> Exercise prompt
Here is a listing. Write it all out again exactly, but not its pictures.
____
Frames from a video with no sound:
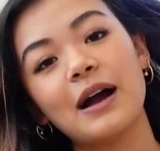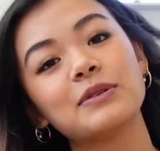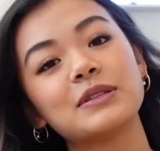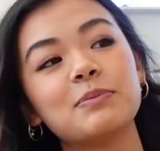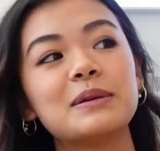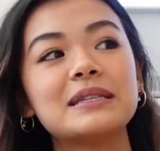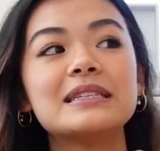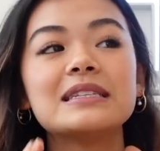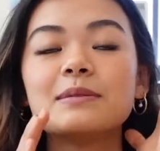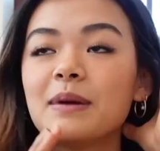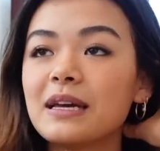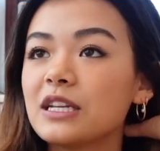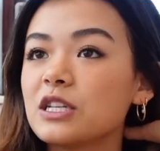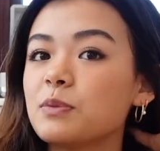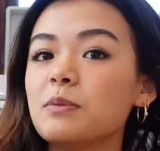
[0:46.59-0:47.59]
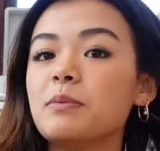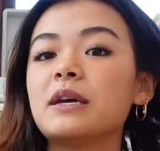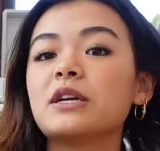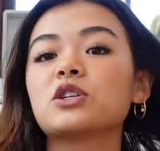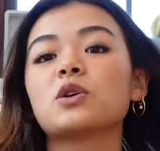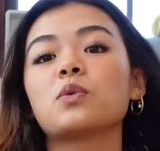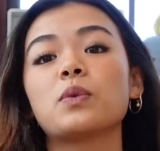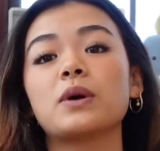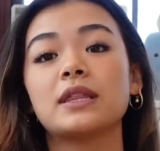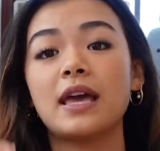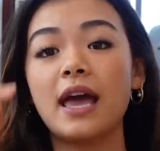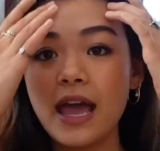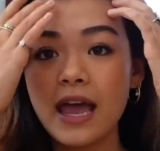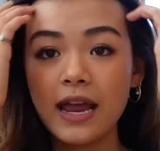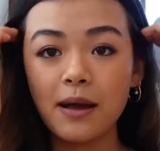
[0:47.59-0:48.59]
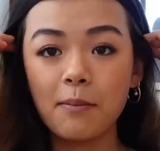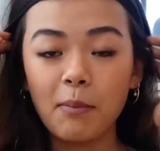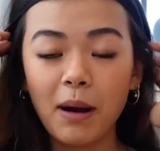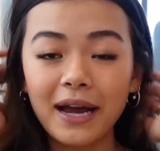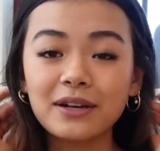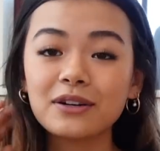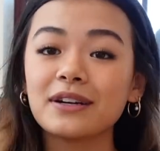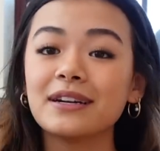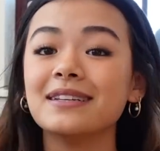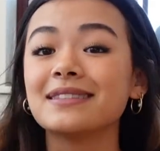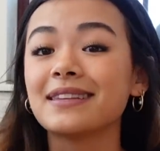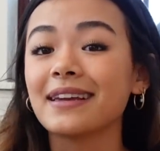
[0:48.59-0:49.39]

I was a business management major with a minor in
____
> Answer space
Frames from a video with no sound:
[0:46.59-0:47.59]
[0:47.59-0:48.59]
[0:48.59-0:49.39]

I was a business management major with a minor in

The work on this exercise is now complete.